*** Block opens ***

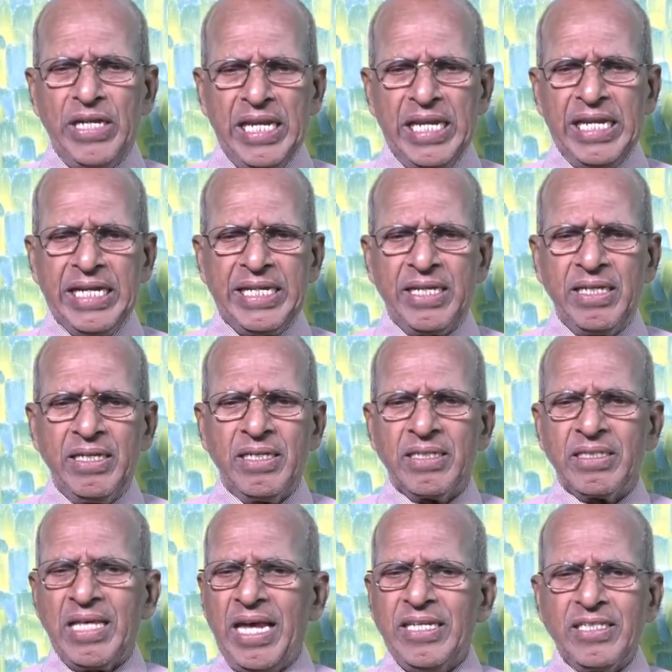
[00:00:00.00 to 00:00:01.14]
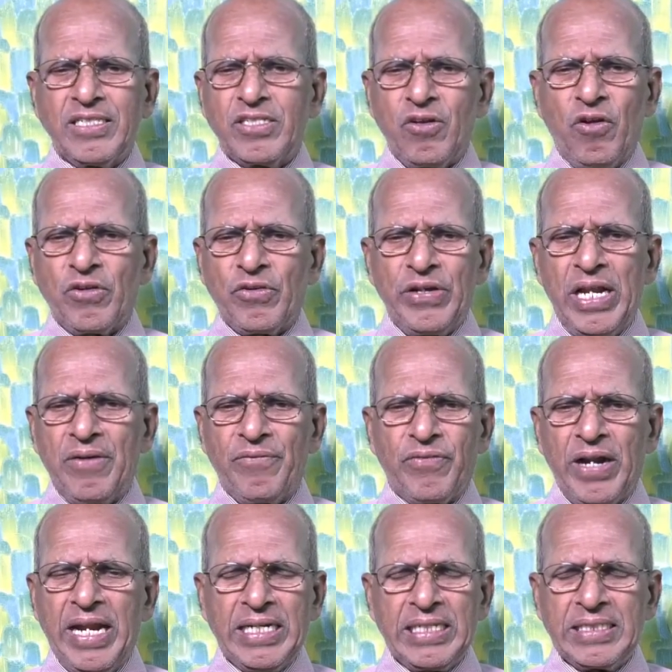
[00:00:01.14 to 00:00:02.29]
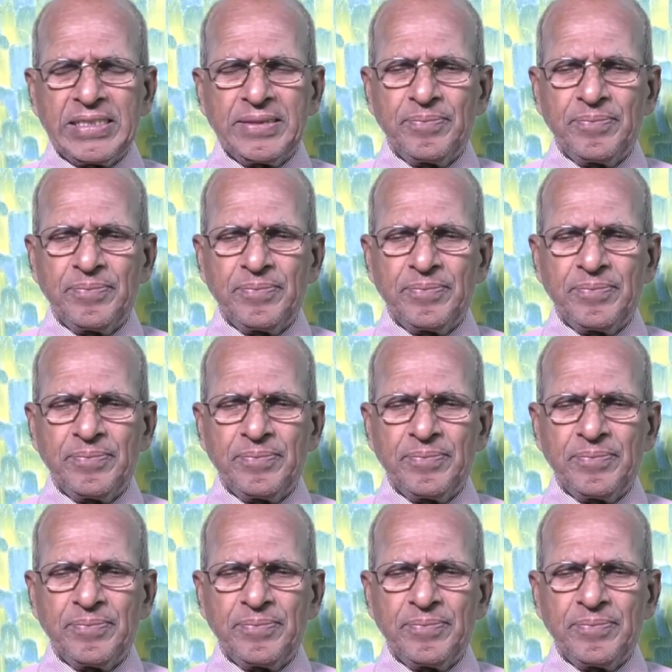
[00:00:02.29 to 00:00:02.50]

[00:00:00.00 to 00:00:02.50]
need. That is not real friend.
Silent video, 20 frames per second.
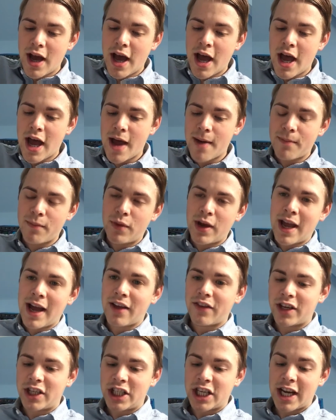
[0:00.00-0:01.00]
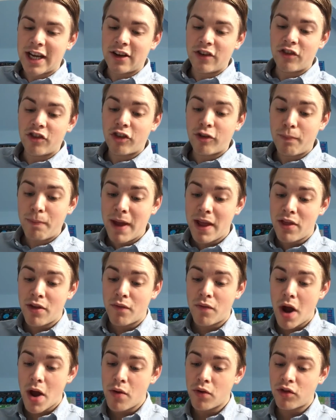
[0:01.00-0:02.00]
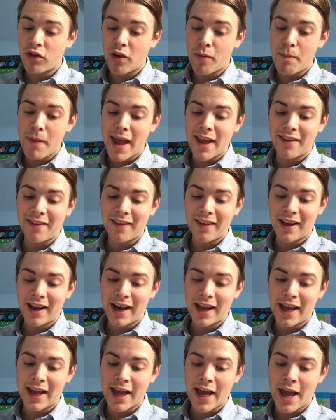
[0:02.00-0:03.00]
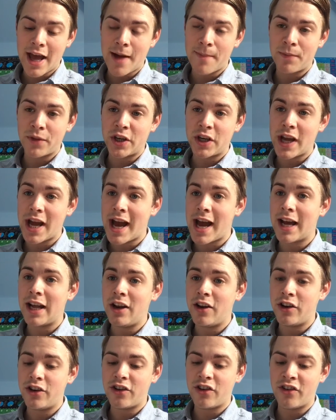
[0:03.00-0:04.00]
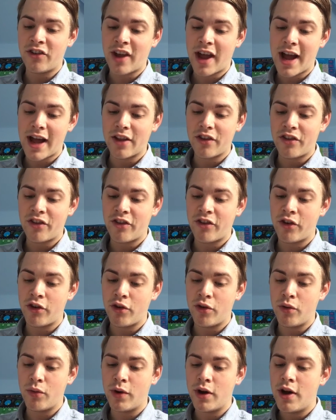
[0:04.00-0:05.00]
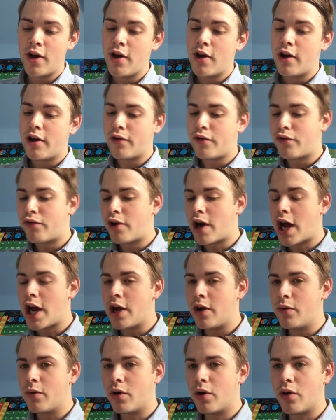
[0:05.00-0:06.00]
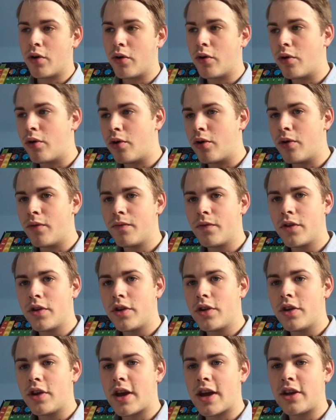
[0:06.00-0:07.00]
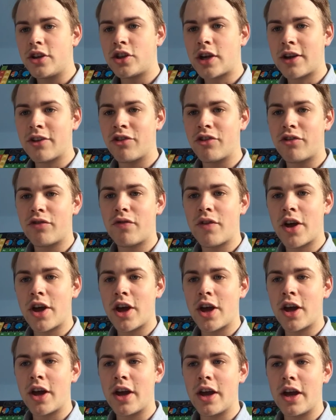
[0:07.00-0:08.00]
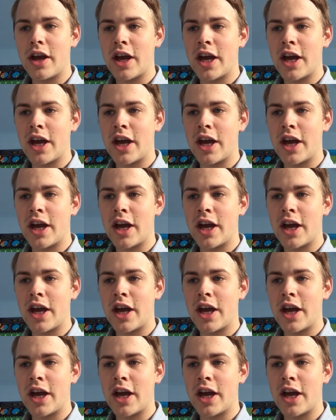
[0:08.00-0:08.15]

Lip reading: We had a challenge, spit the roast. So basically, the islanders had to throw or transfer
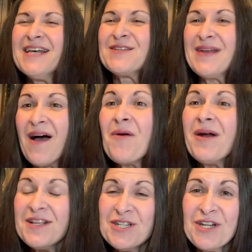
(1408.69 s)
So now I
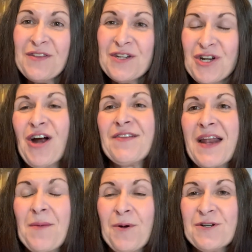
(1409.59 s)
wanted to share the chart that
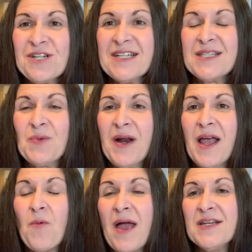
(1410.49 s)
I purchased when
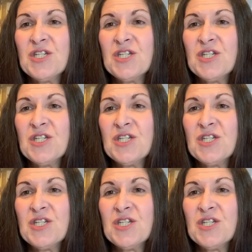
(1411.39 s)
I went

*** Block closes ***

The answer must consist of the entries above, reproduced word for word, without any pictures.

◆ **RESPONSE AREA**
[00:00:00.00 to 00:00:01.14]
[00:00:01.14 to 00:00:02.29]
[00:00:02.29 to 00:00:02.50]

[00:00:00.00 to 00:00:02.50]
need. That is not real friend.
Silent video, 20 frames per second.
[0:00.00-0:01.00]
[0:01.00-0:02.00]
[0:02.00-0:03.00]
[0:03.00-0:04.00]
[0:04.00-0:05.00]
[0:05.00-0:06.00]
[0:06.00-0:07.00]
[0:07.00-0:08.00]
[0:08.00-0:08.15]

Lip reading: We had a challenge, spit the roast. So basically, the islanders had to throw or transfer
(1408.69 s)
So now I
(1409.59 s)
wanted to share the chart that
(1410.49 s)
I purchased when
(1411.39 s)
I went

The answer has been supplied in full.